*Try it:* Your copy of the data should match it exactly, except that the pictures are gone.

*Information supplied:*
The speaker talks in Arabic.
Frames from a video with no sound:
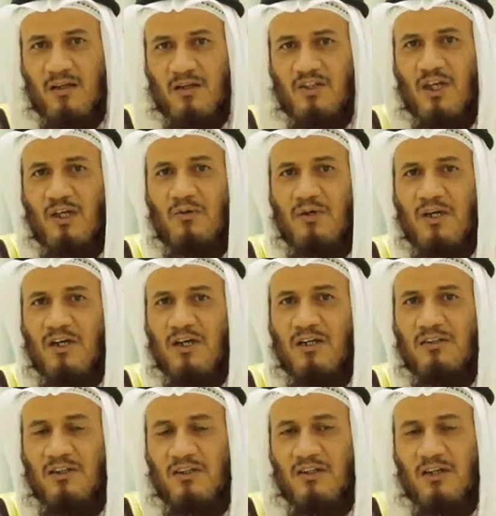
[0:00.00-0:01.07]
شيء
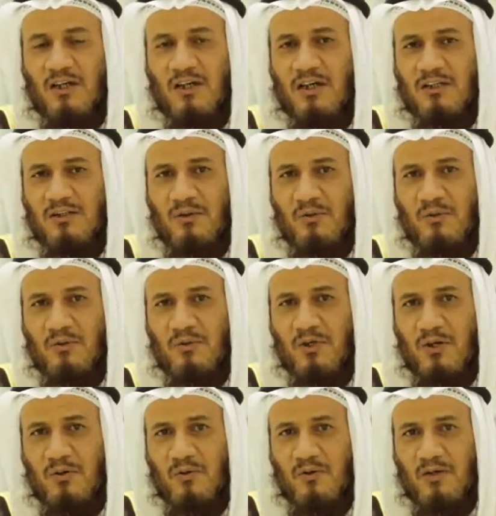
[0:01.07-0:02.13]
ينقطع, ينقطع
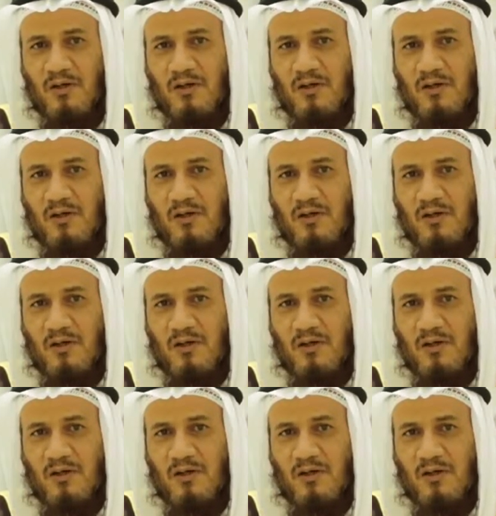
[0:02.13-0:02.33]
دونه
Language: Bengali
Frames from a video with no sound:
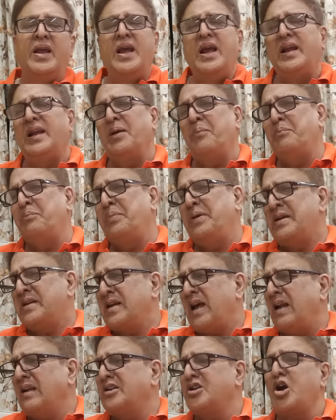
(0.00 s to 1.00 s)
এটা
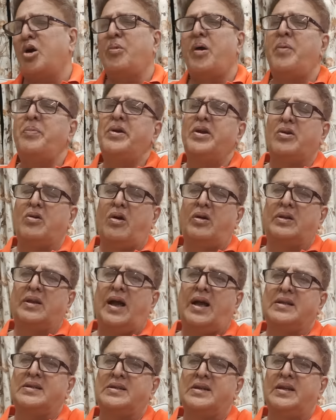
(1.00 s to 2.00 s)
বিশাল স্বাভাবিক কথা
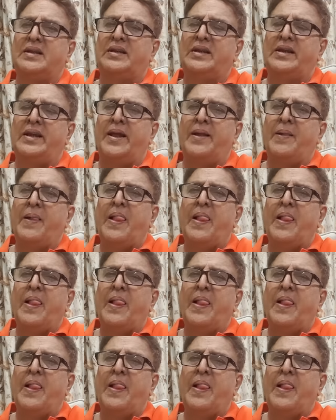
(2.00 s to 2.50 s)
আজকের দিনে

*Solution to this task:*
The speaker talks in Arabic.
Frames from a video with no sound:
[0:00.00-0:01.07]
شيء
[0:01.07-0:02.13]
ينقطع, ينقطع
[0:02.13-0:02.33]
دونه
Language: Bengali
Frames from a video with no sound:
(0.00 s to 1.00 s)
এটা
(1.00 s to 2.00 s)
বিশাল স্বাভাবিক কথা
(2.00 s to 2.50 s)
আজকের দিনে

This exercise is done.